Heart-Centered Mindfulness Meditations and Resources

To help increase your experience of the positive benefits associated with mindfulness practice, there are a variety of tools and techniques you can consider exploring. When you are establishing your loving-kindness practice or other heart-centered meditation, it can be helpful to use free, guided recordings to keep your mind focused on the practice. Online worksheets can also help to strengthen your practice by guiding your conscious mind to the heart space and mindfully reflecting on whatever rests there.

Two simple techniques to awaken the heart are outlined below. For each of these mindfulness meditations, bring yourself to a comfortable seated position on a cushion or meditation bench, or in a straight-backed chair. Allow the shoulders to relax and the chest to open. Settle into the space by taking a few slow and steady breaths into the heart, allowing it to expand on the inhalation and soften on the exhalation. Once you are settled, you may begin.

Simple Heart-Based Mindfulness Meditation

  • Beginning by drawing your awareness deeply into the body by holding your attention on the natural flow of your breath. Follow each inhalation and each exhalation, noting any sensations present as the air moves along its path.
  • After a minute or two of breath focus, draw your attention to your stomach. Notice the way energy seems to flow alongside your shift in attention, perhaps witnessing the belly softening, rising, and falling more completely than before. Breathe into the belly for another minute, allowing yourself to come into a state of complete relaxation.
  • Finally, draw your awareness to the heart center. Allow the chest to expand as you breathe into the entirety of the lungs. Let the breath, as it moves through the heart space, be your anchor when thoughts arise.
  • Whenever the mind becomes entranced by a thought or story, simply observe it for a moment with unconditional compassion and acceptance, and then gently guide the thought down to the heart space. Resume focus on this area of the body – on this energetic center of your entire being. Allow the heart to expand in silent power as the mind subsides.
  • Sit with this for a minimum of ten or fifteen minutes, or for longer if you are comfortable with this practice. When you are ready to come back to the outer world, take a moment to offer gratitude to yourself for this practice. Then, draw your awareness to the physical body for a few breaths and then slowly open your eyes.

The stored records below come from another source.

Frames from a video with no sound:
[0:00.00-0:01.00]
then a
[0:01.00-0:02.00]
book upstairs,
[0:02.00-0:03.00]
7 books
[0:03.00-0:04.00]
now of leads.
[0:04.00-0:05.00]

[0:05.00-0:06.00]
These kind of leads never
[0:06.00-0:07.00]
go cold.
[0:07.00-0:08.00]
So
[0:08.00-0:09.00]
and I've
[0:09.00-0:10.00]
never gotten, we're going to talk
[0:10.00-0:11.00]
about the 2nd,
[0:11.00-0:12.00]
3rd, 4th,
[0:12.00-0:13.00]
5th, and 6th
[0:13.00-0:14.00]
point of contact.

Loving-Kindness Meditation

  • Once you are grounded into the space you are in, take a few more moments to draw your awareness to the center of your chest. Take a few more deep breaths here.
  • Begin the practice by bringing your own self to mind, exactly as you are. Spend a few moments opening your heart to yourself and, once you are focused, silently speak the following words to offer yourself deep love and compassion:
    May you be loved, may you be safe, may you be happy, may you be at peace.
  • Repeat this series of phrases two more times, allowing yourself to be bathed in your own capacity for unconditional love and acceptance. Take your time you need to sit with these words.
  • When you are ready, allow the image of yourself to melt away and prepare to repeat this practice with three additional people in heart and mind:
    Someone with whom you are close
    Someone to whom you feel neutral
    Someone with whom you have challenges
  • For each of these people, take a few moments to bring them to mind and then heart, repeating the same series of words three times:
    May you be loved, may you be safe, may you be happy, may you be at peace.
  • Take your time with each individual, granting them the time and space to be held unconditionally.
  • When you are ready, let the last image fade away and then bring the whole world to your awareness, repeating the same set of words three times:
    May you be loved, may you be safe, may you be happy, may you be at peace.
  • Let all images dissolve as you rest in silence for a few more moments. Allow the energy of unconditional love to pass through every cell of the body before slowly returning your attention to the world around you.